• _Brief_:
Everything in the records except the pictures must be copied out exactly.

-- Information supplied follows --

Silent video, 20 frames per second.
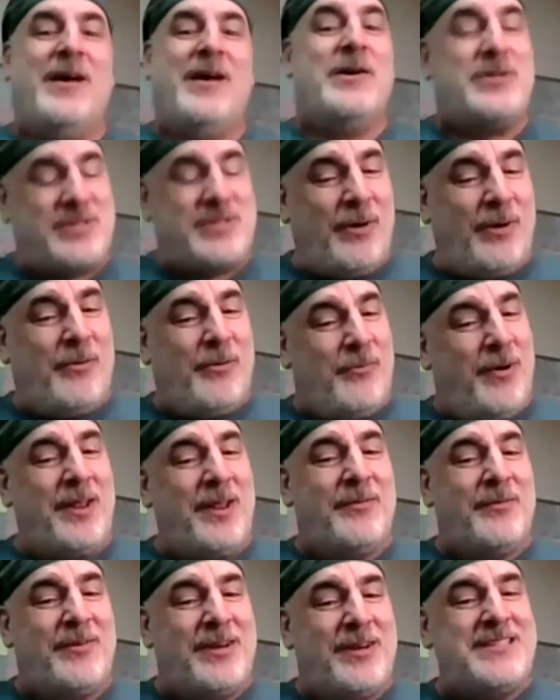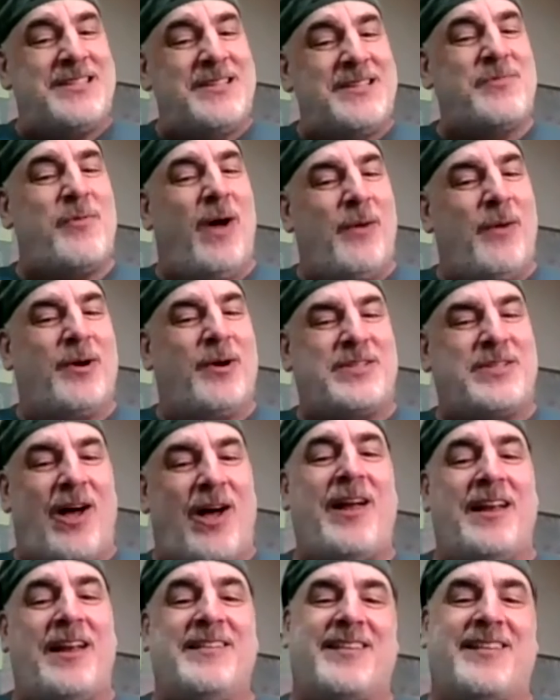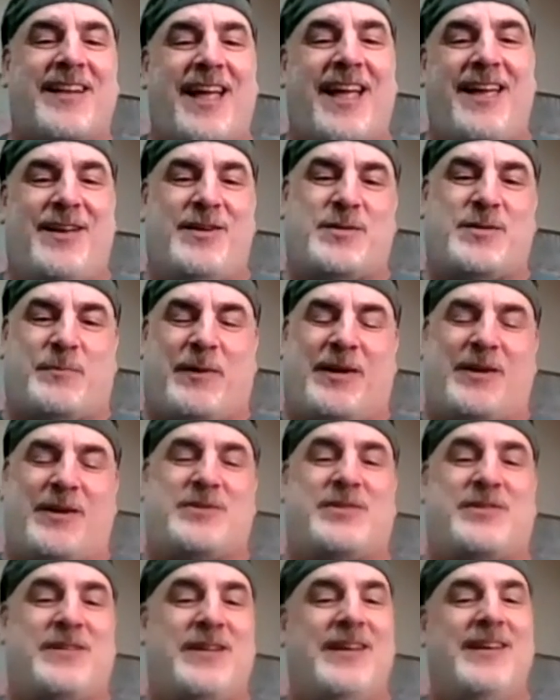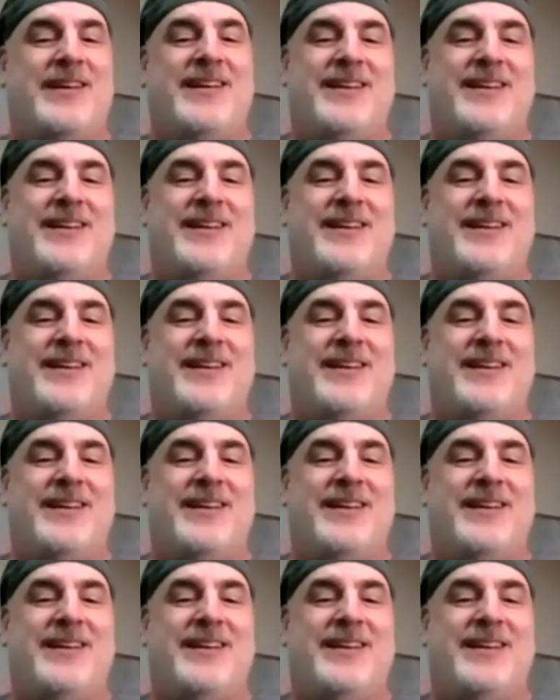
So one of the reasons why we're talking today is because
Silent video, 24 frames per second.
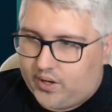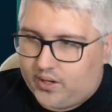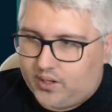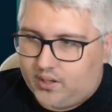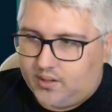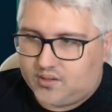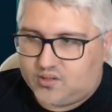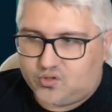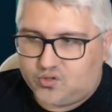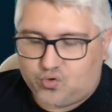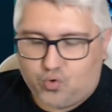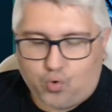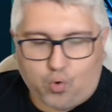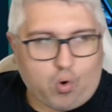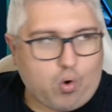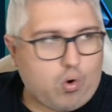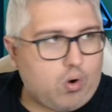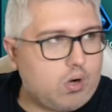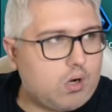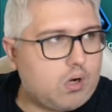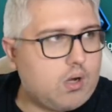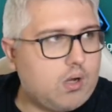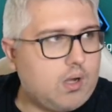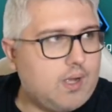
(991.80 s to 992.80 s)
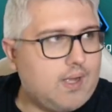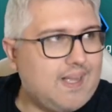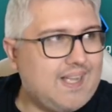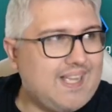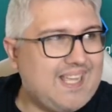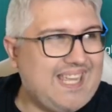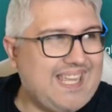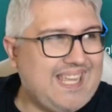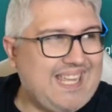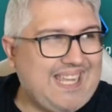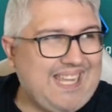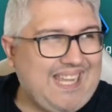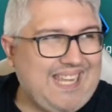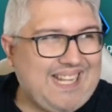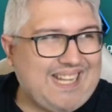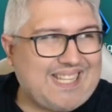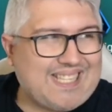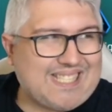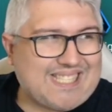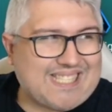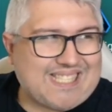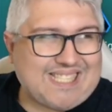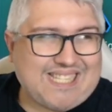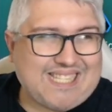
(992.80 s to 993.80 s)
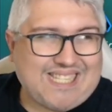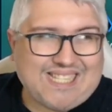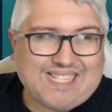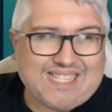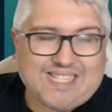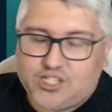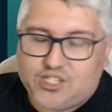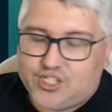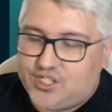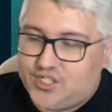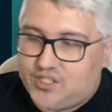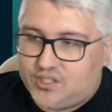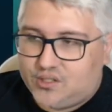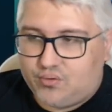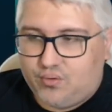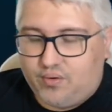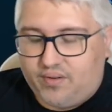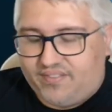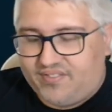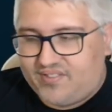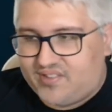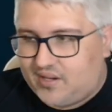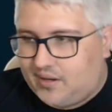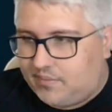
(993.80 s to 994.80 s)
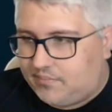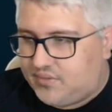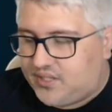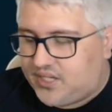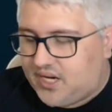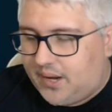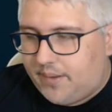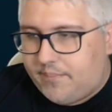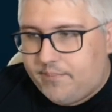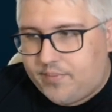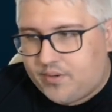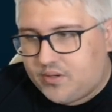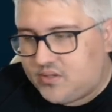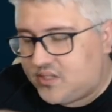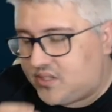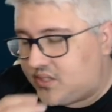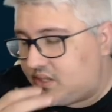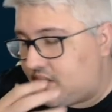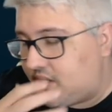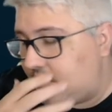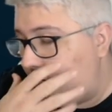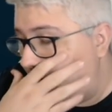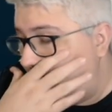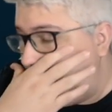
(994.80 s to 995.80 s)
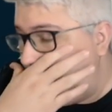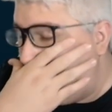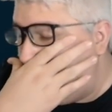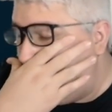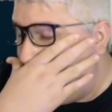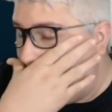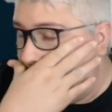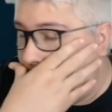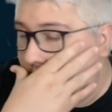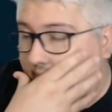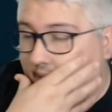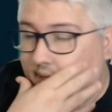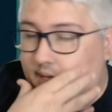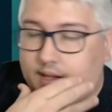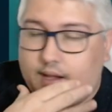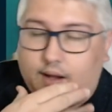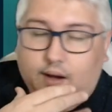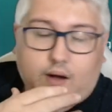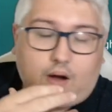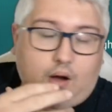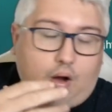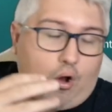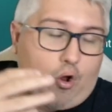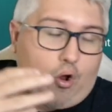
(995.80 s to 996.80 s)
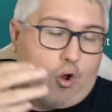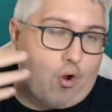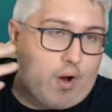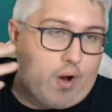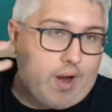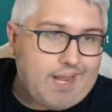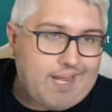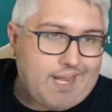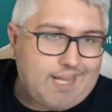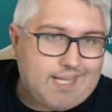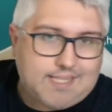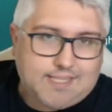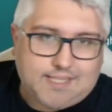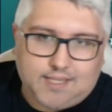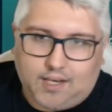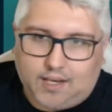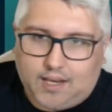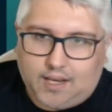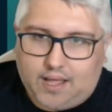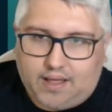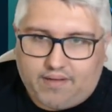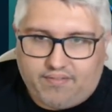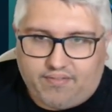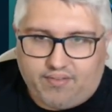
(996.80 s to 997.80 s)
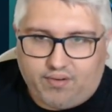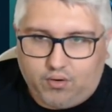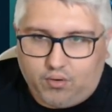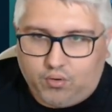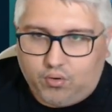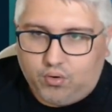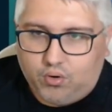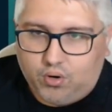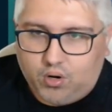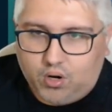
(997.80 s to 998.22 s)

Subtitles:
strong. It synergies with some champions in a crazy level.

-- Information supplied concluded --

• _Solution for this task_:
Silent video, 20 frames per second.
So one of the reasons why we're talking today is because
Silent video, 24 frames per second.
(991.80 s to 992.80 s)
(992.80 s to 993.80 s)
(993.80 s to 994.80 s)
(994.80 s to 995.80 s)
(995.80 s to 996.80 s)
(996.80 s to 997.80 s)
(997.80 s to 998.22 s)

Subtitles:
strong. It synergies with some champions in a crazy level.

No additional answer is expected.